I'm with you bud, My Reo and RM2 is setup with a 1ohm coil and all though it's a tame coil, in most cases smokers cough and say its too strong for them which is where my back up istick comes into play. I use a iStick 20w with a atomic dripper setup with a 1.6ohm coil, this little guy converts smokers so fast I have to argue my reasoning for not selling my setup.

Reactions: Like 1


----------



## hands (21/6/15)

i also do mouth to lung. sometimes i build a low dual build and lung hit to entertain myself with the clouds but that don't last long then i am back to mouth to lung. tiny rba's do it for me, like the rm2 and the cyclone with about a 1.3mm air hole. lung hit lose a lot of flavor for me but they are fun.

Reactions: Can relate 2


----------



## shabbar (21/6/15)

Also was a MTL kinda guy until recently, now its straight lung hits.

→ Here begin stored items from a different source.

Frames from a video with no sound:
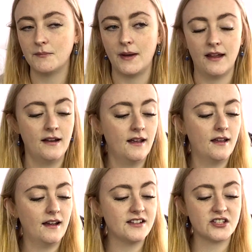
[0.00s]
but
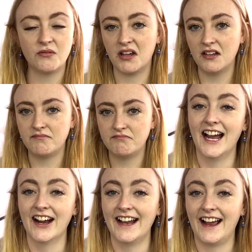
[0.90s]
it's still good. All
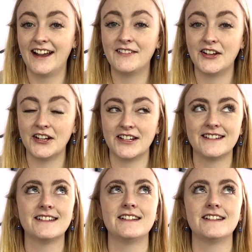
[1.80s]
right, I have heard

Feels like my device is broken if I take a MTL hit coz I don't see any clouds

Reactions: Like 1


----------



## free3dom (21/6/15)

I swing both ways...all the time 

Both are good experiences and I don't think I could go long without either. I always have devices with me set-up for both, and I always pass the MTL device to smokers for testing - which almost always blows them away as it's set up for a very similar experience to smoking, but with amazing flavour


----------



## Marzuq (21/6/15)

I'm still a goofy Vaper. Regardless of device.

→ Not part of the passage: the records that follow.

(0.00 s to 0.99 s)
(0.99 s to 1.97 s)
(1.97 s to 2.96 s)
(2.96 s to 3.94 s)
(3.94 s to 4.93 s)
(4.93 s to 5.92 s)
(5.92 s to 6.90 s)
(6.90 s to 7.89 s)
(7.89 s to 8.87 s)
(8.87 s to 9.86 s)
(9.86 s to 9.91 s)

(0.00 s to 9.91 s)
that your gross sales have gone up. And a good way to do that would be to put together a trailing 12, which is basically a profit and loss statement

Reactions: Like 1 | Winner 1 | Funny 1


----------



## free3dom (21/6/15)

Marzuq said:


> I'm still a goofy Vaper. Regardless of device.



Awesome bud 

I just realized I too still do this (without even realizing) on my lung hitting devices - it's become such a natural part of how I vape I'd forgotten it had a name

Reactions: Winner 1


----------



## DoubleD (21/6/15)

Marzuq said:


> I'm still a goofy Vaper. Regardless of device.



I only go goofy when I want a 'kick'. Goofy gives the best of both worlds

Reactions: Agree 2


----------



## Marzuq (21/6/15)

free3dom said:


> Awesome bud
> 
> I just realized I too still do this (without even realizing) on my lung hitting devices - it's become such a natural part of how I vape I'd forgotten it had a name



Really glad to hear that there is still guys doing that style of vaping. I really dnt think about it anymore either. It's a natural style now

Reactions: Winner 1


----------



## Barak (21/6/15)

Marzuq said:


> I'm still a goofy Vaper. Regardless of device.


What is that if i might ask?


Sent from my iPhone using Tapatalk


----------



## Andre (21/6/15)

Barak said:


> What is that if i might ask?
> 
> 
> Sent from my iPhone using Tapatalk


You stand on your head and do direct to lung vapes. The most incredible feeling - a must try!

Reactions: Like 1 | Winner 1 | Funny 2


----------



## DoubleD (21/6/15)

Barak said:


> What is that if i might ask?
> 
> 
> Sent from my iPhone using Tapatalk


2 toots (double clutch), first one is a lung hit followed by a MTL hit. Or at least thats how I enjoy it.

Reactions: Agree 1


----------



## Barak (21/6/15)

Andre said:


> You stand on your head and do direct to lung vapes. The most incredible feeling - a must try!


Ha ha. 


Sent from my iPhone using Tapatalk

Reactions: Like 1


----------



## Marzuq (22/6/15)

Barak said:


> What is that if i might ask?
> 
> 
> Sent from my iPhone using Tapatalk



Exactly as @DoubleD stated. A short mouth to lung hit followed by a lung hit. 
Brings out the best of the flavor for me

Reactions: Like 1


----------



## Riaz (22/6/15)

I used to do MTL when I started vaping, now it's direct lung hits for me 


Sent from my iPhone using Tapatalk


----------



## Necropolis (22/6/15)

When using the Nautulis mini it is mouth to lung for me - straight lung hits with this feel awkward. 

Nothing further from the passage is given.